State Representative Kurt Daudt co-founds nonprofit to build orphan rescue centers in Kenya
By Rachel Kytonen
Even though the kids have lost their parents, are struggling to survive and barely have any material possessions, one thing they do have is hope—thanks to the hard work of those behind Project 24.
Project 24 is a nonproject organization founded five years ago behind the leadership of Rev. Bernhard Seter.
Together with Rev. Seter, five men founded the organization whose goal is to build 24 orphan rescue centers in Kenya, located in east Africa, near Kenyan Lutheran churches or schools, and provide scholarships for orphans.
Kurt Daudt of Crown, who is also State Representative for District 17A, was one of those who founded Project 24. Daudt recently returned from a 12-day trip to Kenya to see the results of the efforts that began in late 2006.
Daudt explained that in the last four-and-a-half years, Project 24 has raised over $1 million to build orphan rescue centers in Kenya. Currently six rescue centers are open with students in them; four are under construction; and two are in the planning stages.
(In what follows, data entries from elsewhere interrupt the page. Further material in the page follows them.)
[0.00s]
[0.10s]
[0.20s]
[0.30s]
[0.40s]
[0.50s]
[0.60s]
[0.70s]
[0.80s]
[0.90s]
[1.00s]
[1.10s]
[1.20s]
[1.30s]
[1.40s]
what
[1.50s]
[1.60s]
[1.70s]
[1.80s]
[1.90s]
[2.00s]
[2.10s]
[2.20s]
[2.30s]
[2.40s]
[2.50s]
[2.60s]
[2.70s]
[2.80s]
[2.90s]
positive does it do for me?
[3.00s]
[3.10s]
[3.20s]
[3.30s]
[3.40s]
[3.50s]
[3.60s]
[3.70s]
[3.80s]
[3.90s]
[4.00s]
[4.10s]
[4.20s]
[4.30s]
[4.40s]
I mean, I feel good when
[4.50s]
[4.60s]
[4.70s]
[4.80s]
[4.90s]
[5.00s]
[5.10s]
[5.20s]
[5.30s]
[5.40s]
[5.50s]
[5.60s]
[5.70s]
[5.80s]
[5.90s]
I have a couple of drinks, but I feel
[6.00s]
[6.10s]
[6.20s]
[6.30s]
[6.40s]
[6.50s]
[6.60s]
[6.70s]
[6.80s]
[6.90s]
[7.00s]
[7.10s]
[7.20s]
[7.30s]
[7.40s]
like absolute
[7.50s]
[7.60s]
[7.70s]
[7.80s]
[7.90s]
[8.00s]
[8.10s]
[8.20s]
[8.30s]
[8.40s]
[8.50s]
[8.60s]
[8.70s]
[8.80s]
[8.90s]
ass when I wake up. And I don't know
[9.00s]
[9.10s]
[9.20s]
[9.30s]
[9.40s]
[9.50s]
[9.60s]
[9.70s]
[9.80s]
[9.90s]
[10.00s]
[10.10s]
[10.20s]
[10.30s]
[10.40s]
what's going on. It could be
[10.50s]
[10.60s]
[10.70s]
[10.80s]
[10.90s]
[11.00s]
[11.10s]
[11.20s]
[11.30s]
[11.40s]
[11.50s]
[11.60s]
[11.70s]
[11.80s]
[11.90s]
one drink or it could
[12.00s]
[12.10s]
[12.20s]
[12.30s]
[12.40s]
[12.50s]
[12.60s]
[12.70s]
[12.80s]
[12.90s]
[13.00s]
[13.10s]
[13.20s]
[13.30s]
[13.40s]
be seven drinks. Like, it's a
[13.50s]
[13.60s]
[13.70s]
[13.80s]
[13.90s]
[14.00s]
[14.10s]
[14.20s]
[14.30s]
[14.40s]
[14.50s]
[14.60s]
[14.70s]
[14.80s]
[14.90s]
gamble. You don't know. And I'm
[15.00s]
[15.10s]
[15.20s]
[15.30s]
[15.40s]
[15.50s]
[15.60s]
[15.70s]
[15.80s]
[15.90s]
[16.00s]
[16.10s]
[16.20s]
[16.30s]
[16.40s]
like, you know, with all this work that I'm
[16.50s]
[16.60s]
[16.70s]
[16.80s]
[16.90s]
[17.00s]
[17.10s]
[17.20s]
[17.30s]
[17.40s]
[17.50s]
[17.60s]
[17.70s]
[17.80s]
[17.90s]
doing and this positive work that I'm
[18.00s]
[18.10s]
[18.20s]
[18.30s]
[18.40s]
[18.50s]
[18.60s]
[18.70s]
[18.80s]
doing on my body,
“Project 24 really prides itself on the fact that 100 percent of funds raised goes toward bricks and mortar in Kenya,” Daudt explained. “There is not one penny for overhead. All we do is build orphan rescue centers.”
Project 24 has partnered with 1001 Orphans for their vision. 1001 Orphans, through The Lutheran Church Missouri Synod, has a special emphasis on orphans and disadvantaged children living in Kenya. They hope the Kenya program is so successful that 1001 Orphans can expand into other regions of the world.
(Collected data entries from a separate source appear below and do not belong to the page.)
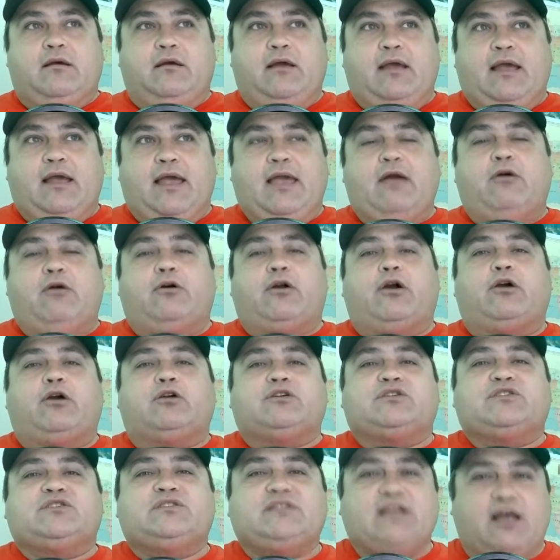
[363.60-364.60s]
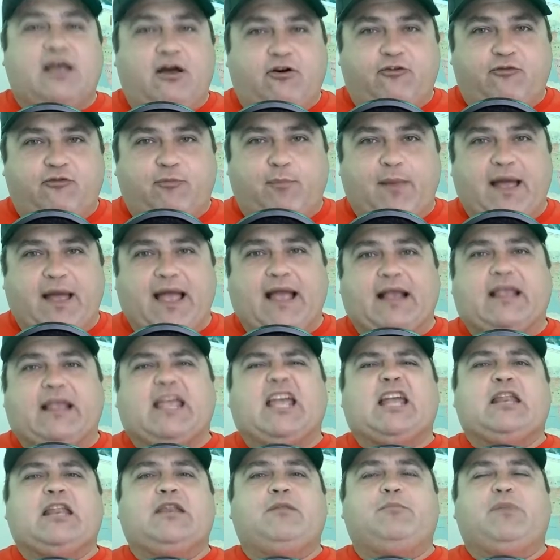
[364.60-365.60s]
held herself back,
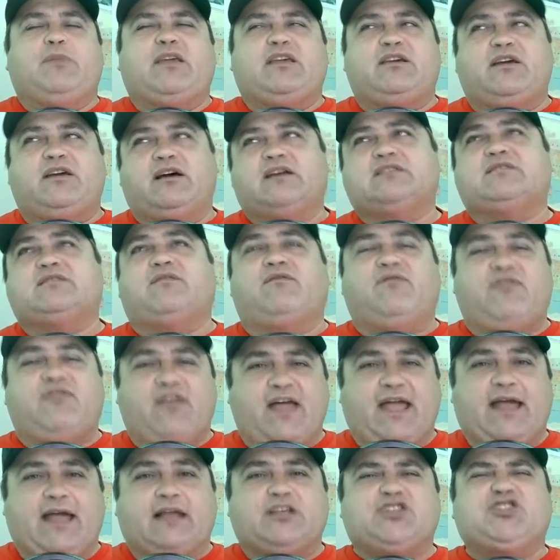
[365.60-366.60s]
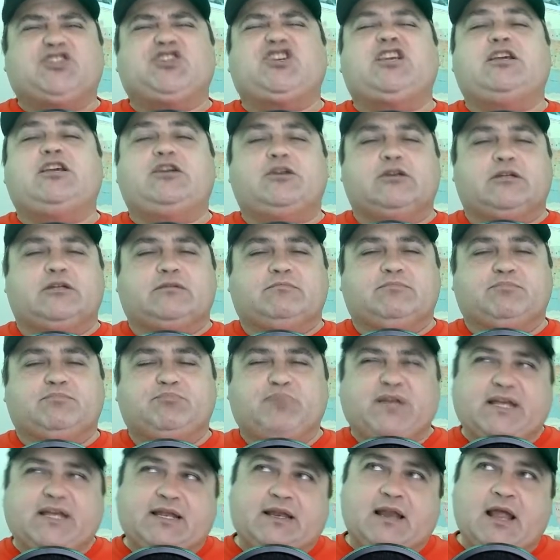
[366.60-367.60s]
and because of that, she could have
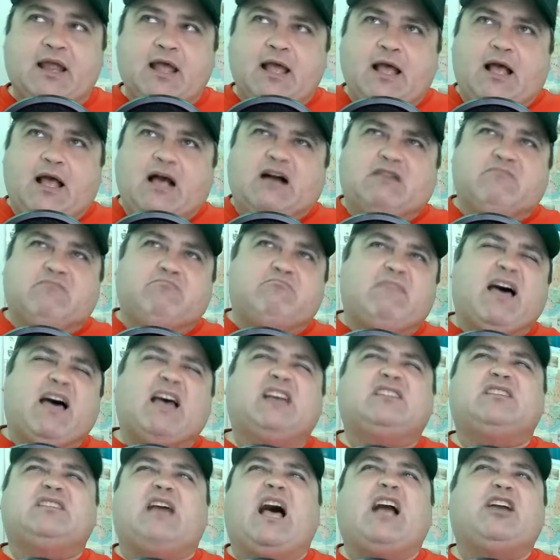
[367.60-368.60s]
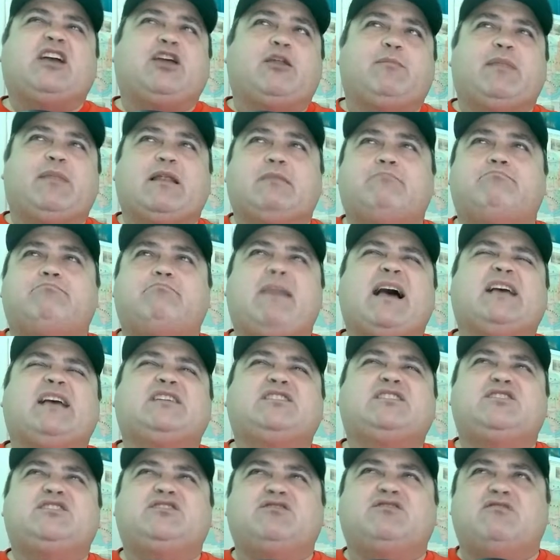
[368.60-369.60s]
been a master. I could have been a
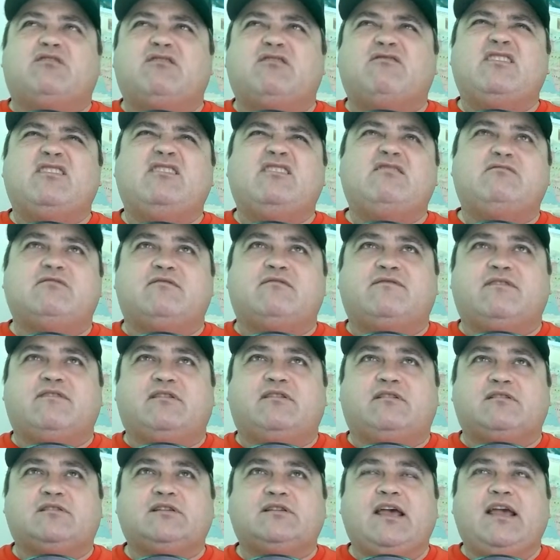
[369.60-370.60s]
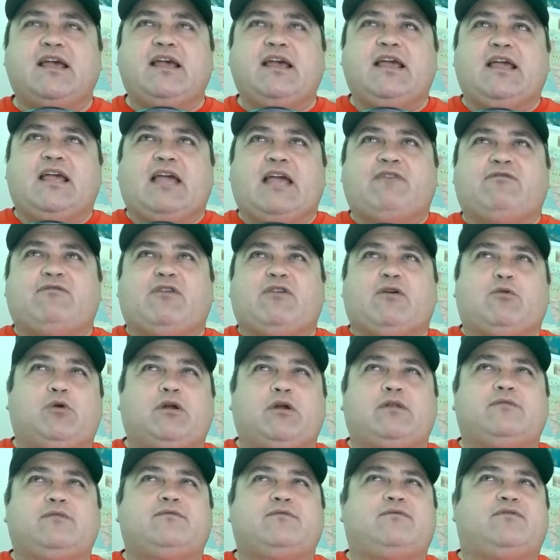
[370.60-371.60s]
master of the universe if it
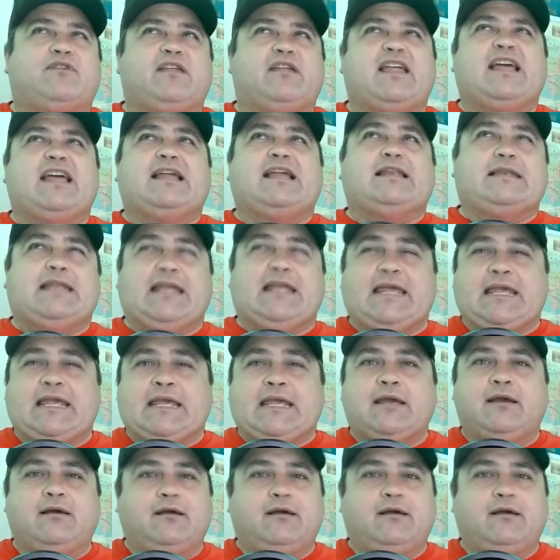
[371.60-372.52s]
wasn't for that D.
The Evangelical Lutheran Church in Kenya (ELCK) owns and operates the rescue centers in Kenya, and do it with funding provided through 1001 Orphans.
Daudt explained the orphan rescue centers are built with a school, or they are built near an already up and running school. The smaller rescue centers hold approximately 22 children, with the larger ones holding 60 to 65.
“It was very neat to return to Kenya and see the progress that has been made since launching Project 24,” Daudt said. “It has gone beyond what we thought we could accomplish. People have been really responsive to what we are doing and it’s neat to be a part of it.”
According to 1001 Orphans, about 1.4 million children in Kenya are orphaned by AIDS, and an estimated 8 percent of Kenyan adults are living with HIV. Poverty (65 percent live on less than $1 per day), drought (three years) and negative attitudes among communities exacerbate the orphans’ situations. Most drop out of school because they cannot pay the country’s mandatory tuition and are forced into child labor or sexual exploitation.
Although a majority of the children in the orphan rescue centers have lost their parents to AIDS or malaria, Daudt explained, they still have family in the country.
“The children in the rescue centers still have extended family, and brothers and sisters, but the families can’t afford to raise the children,” Daudt said. “The children will go home and visit with them on weekends and holidays. But during the week the rescue centers provide them with a roof over their head, three meals per day and access to school and education.”
While in Kenya, Daudt and his travel partners stayed in guest homes, tents, hotels, and more. Most of their time was spent visiting and touring the orphan rescue centers.
“When you go to Kenya and see how these people live, you really see that these kids live with nothing,” Daudt said. “We get so wrapped up in our day-to-day lives and we often take things for granted. But it’s amazing because even though the kids don’t have much, they are always smiling and happy. When they get things like a new pair of shoes or a new school book, their faces just light up.”
The group also managed to spend one day on a safari through the Samburu National Reserve and saw a plethora of animals such as lions, gazelles, ostriches, jackals, wart hogs and hippos.
Daudt explained the road conditions in Kenya are not very good, and most of the roads are dirt roads. He said the group flew when they could around Kenya, but also had to travel by vehicle. One day they spent six hours in a vehicle. During an excursion, it took them over two hours to travel 50 kilometers.
“The road conditions are so bad, and mostly dirt,” Daudt said. “During one excursion, we took a shortcut through the Samburu National Reserve and got stuck seven times.”
Daudt first met Rev. Seter when he was asked to serve on a national board for the Missouri Synod. He met Rev. Seter in 2005 during a conference in St. Louis.
“Rev. Seter and I shared a cab to the convention center, and our cab driver was from Kenya,” Daudt said. “The next 20 minutes I listened to Rev. Seter and the cab driver talk about Kenya. Rev. Seter and I became fast friends and stayed in touch. We started talking about what we could do for Kenya and learned we shared the same visions.”
Daudt mentioned a new facility for 50 children can be built in Kenya for about $40,000. A sponsorship of $400 a year covers the needs (food, clothing, medicine, schooling) of one child at the orphanage. Sponsorship information can be found at www.lcms.org/1001.
“Serving in our state Legislature is fun and rewarding and we can make a difference, but it’s not much compared to what we can do for the children of Kenya,” Daudt said. “We really make a difference in the lives of hundreds of children in Kenya, and through Project 24 we are able to provide them with some of their basic needs like a roof over their head and education.”